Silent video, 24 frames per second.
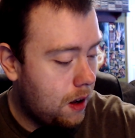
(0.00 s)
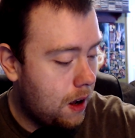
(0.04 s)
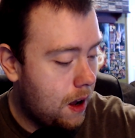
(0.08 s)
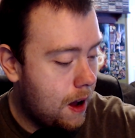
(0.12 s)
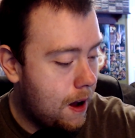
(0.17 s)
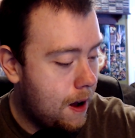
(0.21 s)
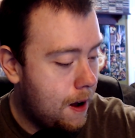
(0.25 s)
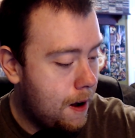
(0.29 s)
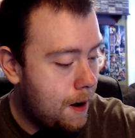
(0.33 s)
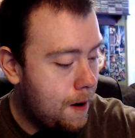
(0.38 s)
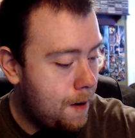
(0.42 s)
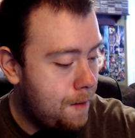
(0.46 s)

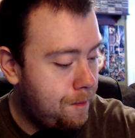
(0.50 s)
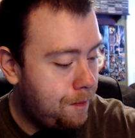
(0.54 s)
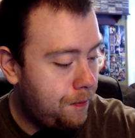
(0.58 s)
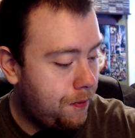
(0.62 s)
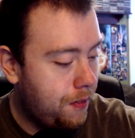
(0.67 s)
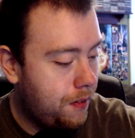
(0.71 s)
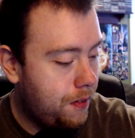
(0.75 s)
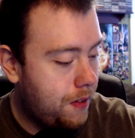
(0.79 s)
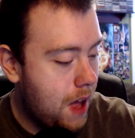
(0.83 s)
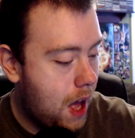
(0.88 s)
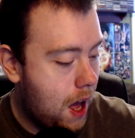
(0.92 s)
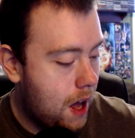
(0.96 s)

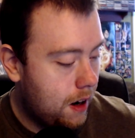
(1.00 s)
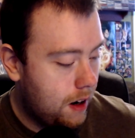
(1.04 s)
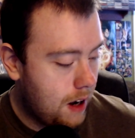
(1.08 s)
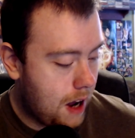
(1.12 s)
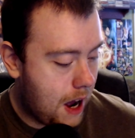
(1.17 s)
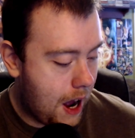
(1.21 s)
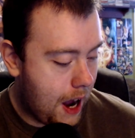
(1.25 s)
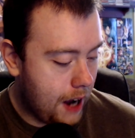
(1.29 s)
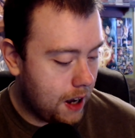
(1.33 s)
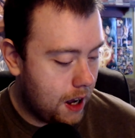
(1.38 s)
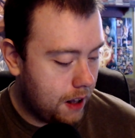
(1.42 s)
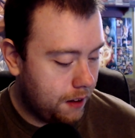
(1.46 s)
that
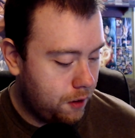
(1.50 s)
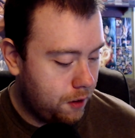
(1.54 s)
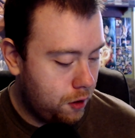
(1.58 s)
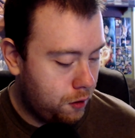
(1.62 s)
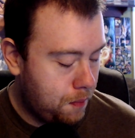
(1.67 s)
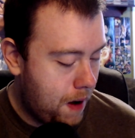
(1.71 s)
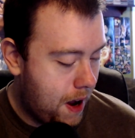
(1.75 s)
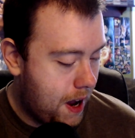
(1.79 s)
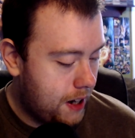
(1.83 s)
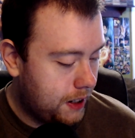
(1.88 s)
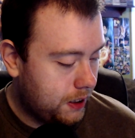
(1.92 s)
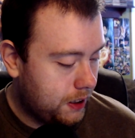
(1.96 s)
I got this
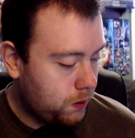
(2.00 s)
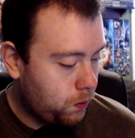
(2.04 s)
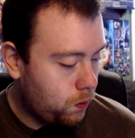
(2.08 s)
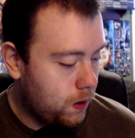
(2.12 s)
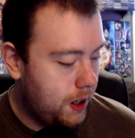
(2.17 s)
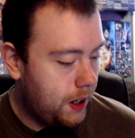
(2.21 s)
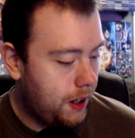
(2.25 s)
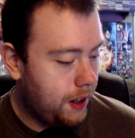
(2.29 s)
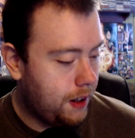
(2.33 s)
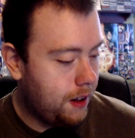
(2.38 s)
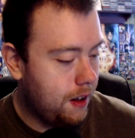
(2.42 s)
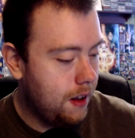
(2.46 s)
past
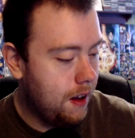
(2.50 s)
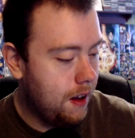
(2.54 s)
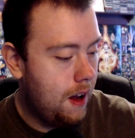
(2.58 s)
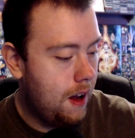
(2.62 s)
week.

———

(TO DO)
Would you copy out the data exactly, leaving every picture out?

(ANSWER FOR THIS EXERCISE)
Silent video, 24 frames per second.
(0.00 s)
(0.04 s)
(0.08 s)
(0.12 s)
(0.17 s)
(0.21 s)
(0.25 s)
(0.29 s)
(0.33 s)
(0.38 s)
(0.42 s)
(0.46 s)

(0.50 s)
(0.54 s)
(0.58 s)
(0.62 s)
(0.67 s)
(0.71 s)
(0.75 s)
(0.79 s)
(0.83 s)
(0.88 s)
(0.92 s)
(0.96 s)

(1.00 s)
(1.04 s)
(1.08 s)
(1.12 s)
(1.17 s)
(1.21 s)
(1.25 s)
(1.29 s)
(1.33 s)
(1.38 s)
(1.42 s)
(1.46 s)
that
(1.50 s)
(1.54 s)
(1.58 s)
(1.62 s)
(1.67 s)
(1.71 s)
(1.75 s)
(1.79 s)
(1.83 s)
(1.88 s)
(1.92 s)
(1.96 s)
I got this
(2.00 s)
(2.04 s)
(2.08 s)
(2.12 s)
(2.17 s)
(2.21 s)
(2.25 s)
(2.29 s)
(2.33 s)
(2.38 s)
(2.42 s)
(2.46 s)
past
(2.50 s)
(2.54 s)
(2.58 s)
(2.62 s)
week.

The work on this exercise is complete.